→ How to complete this task
Restate word for word each line from the one containing "that's okay, because" through the end of the material, and nothing more. Drop every picture.

[Start of section]

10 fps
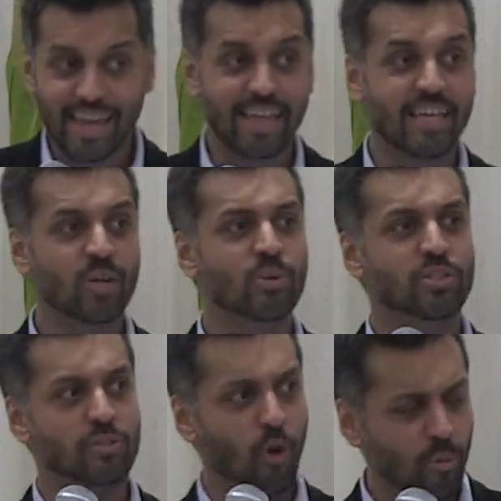And he
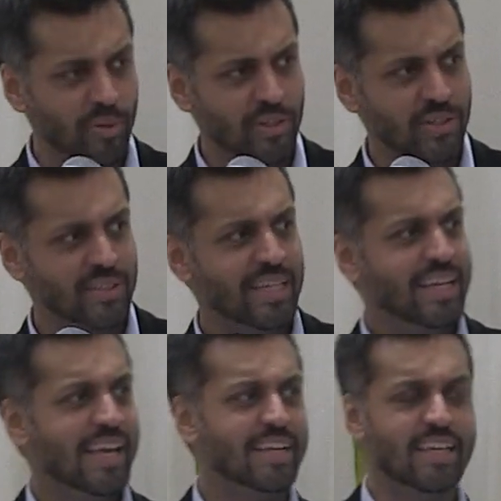was noble,
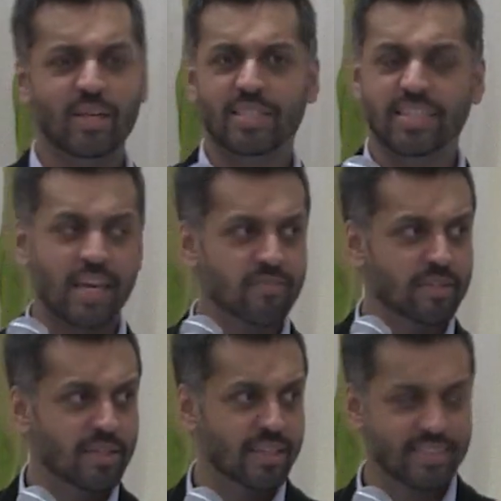and he
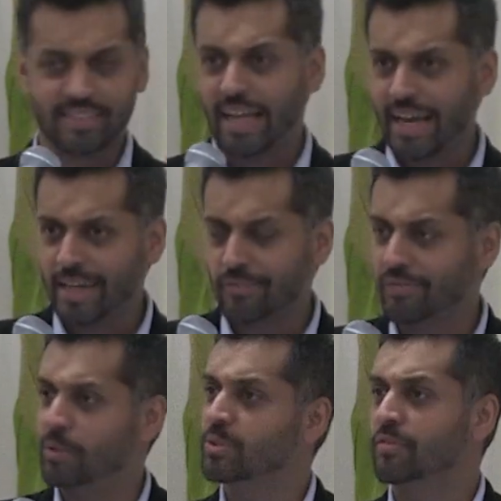saved his life,
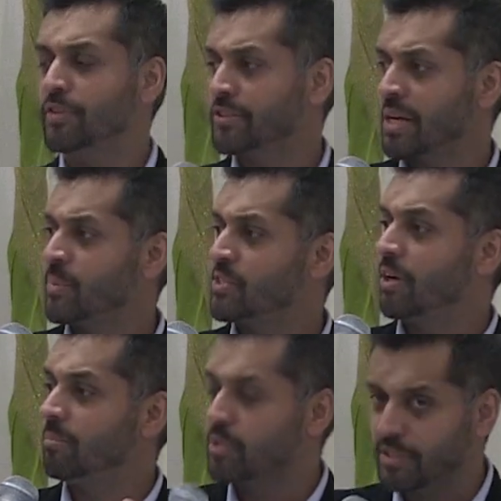and it was the first time we
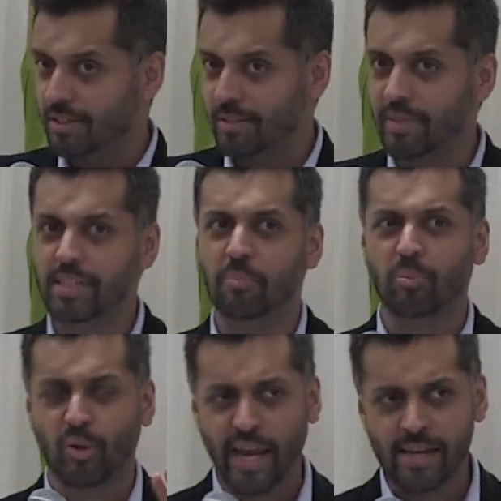saw a Muslim, and he
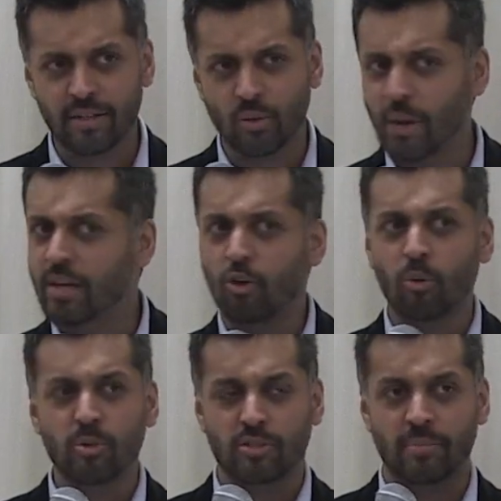prayed in a way
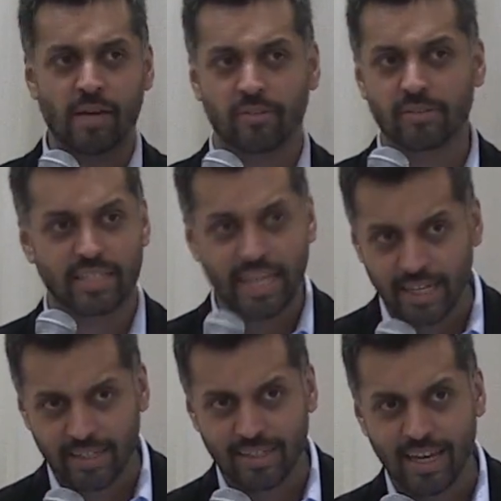no Muslim ever
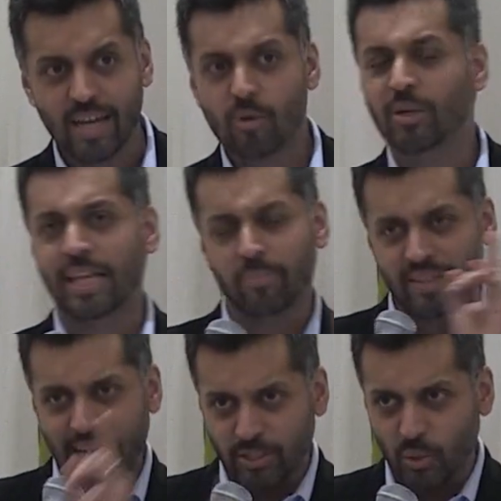did. We're like, but
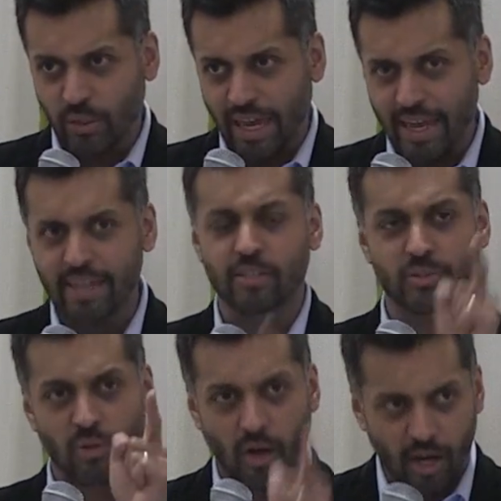that's okay, because
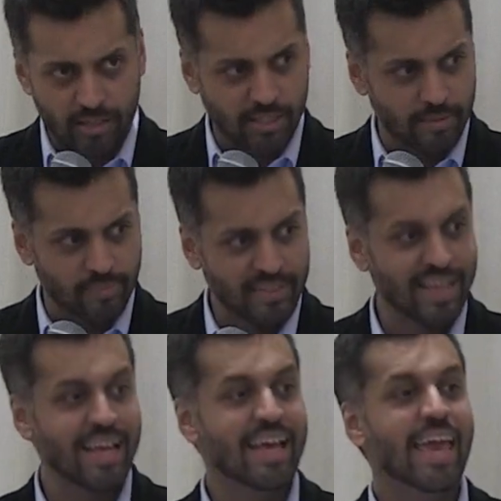you're awesome.
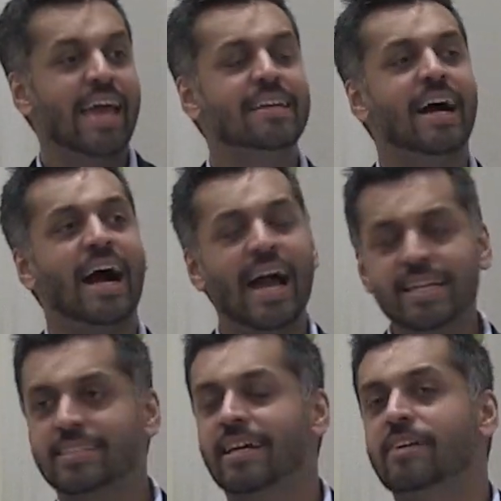And I
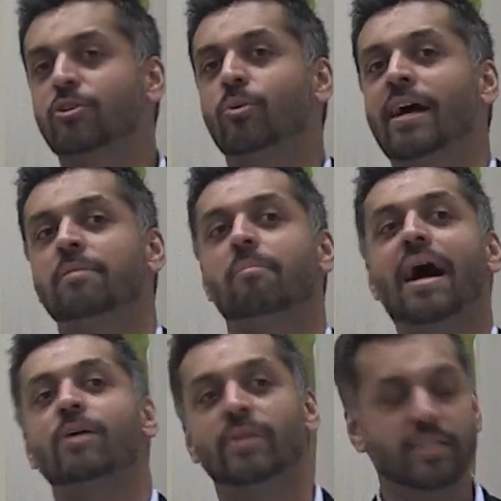decided to write
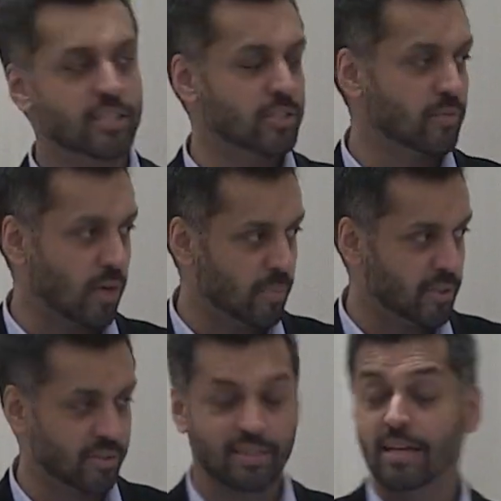my rendition of Robin
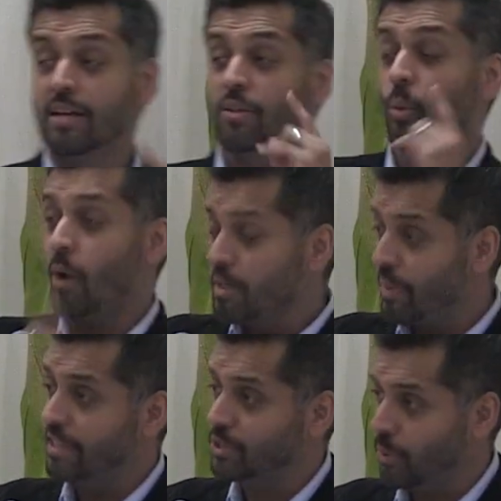Hood. The
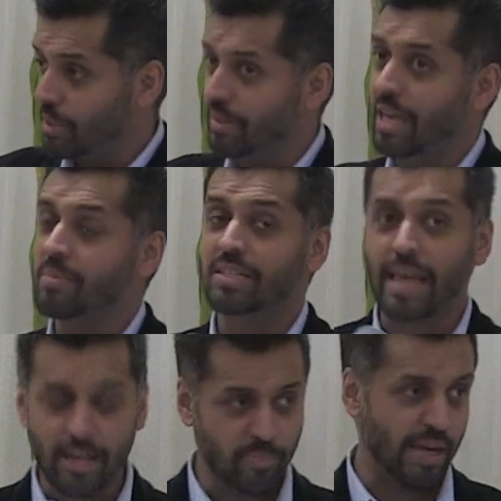one-page story became a
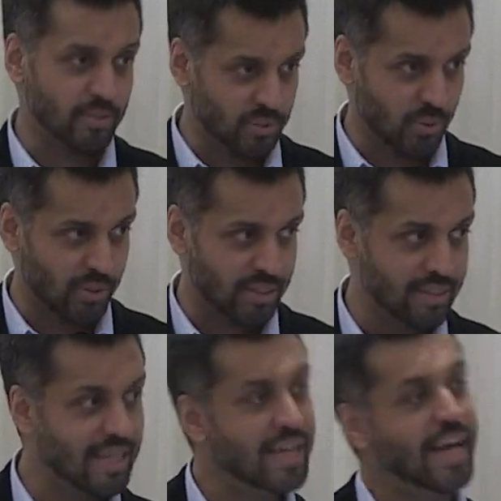10-page story.
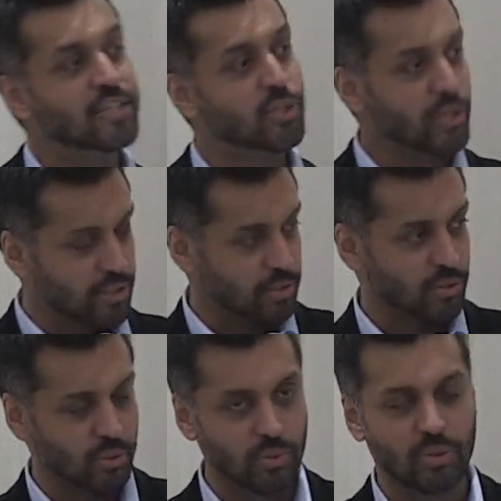I took it to
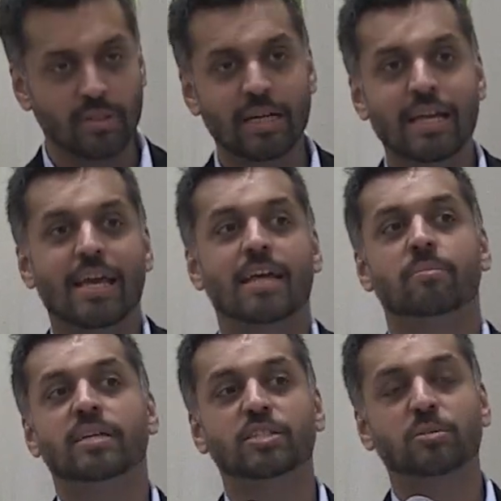school,
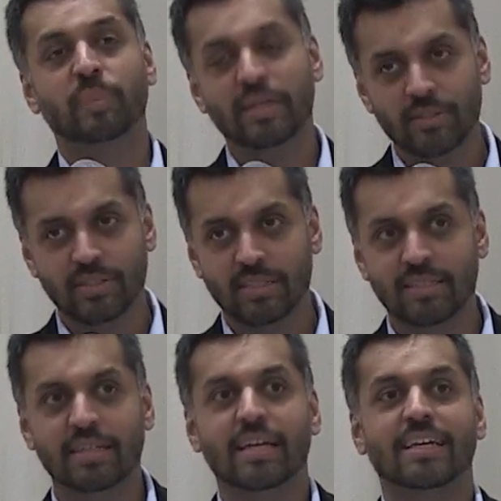and Mrs.
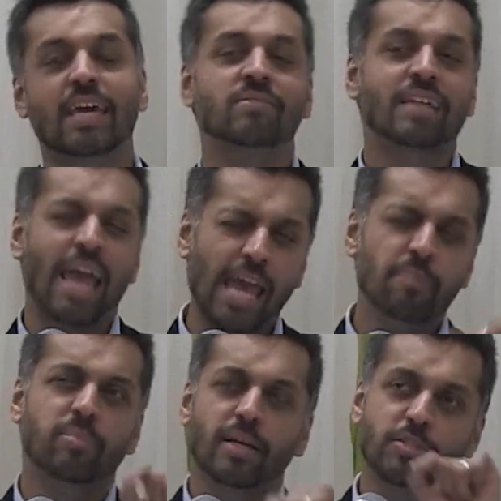Peterson gave it an
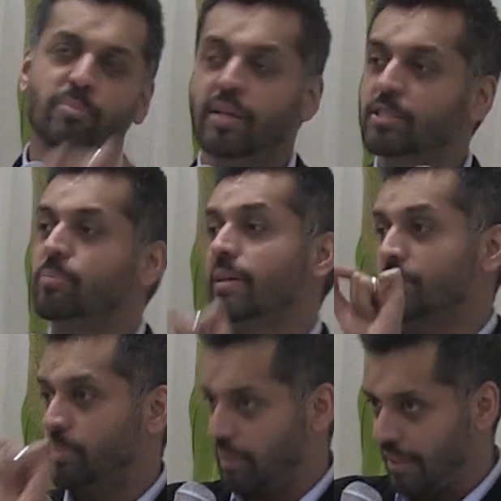
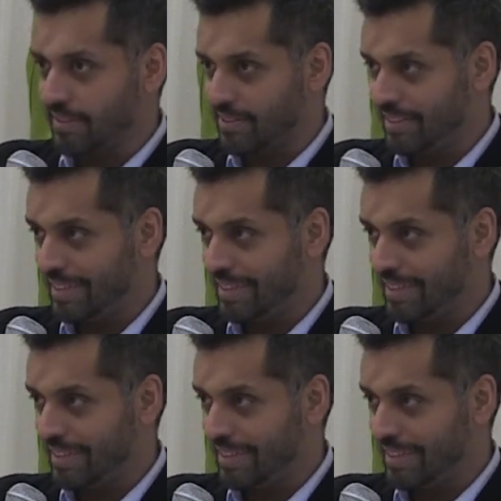A++++.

[End of section]

→ The answer
that's okay, because
you're awesome.
And I
decided to write
my rendition of Robin
Hood. The
one-page story became a
10-page story.
I took it to
school,
and Mrs.
Peterson gave it an
A++++.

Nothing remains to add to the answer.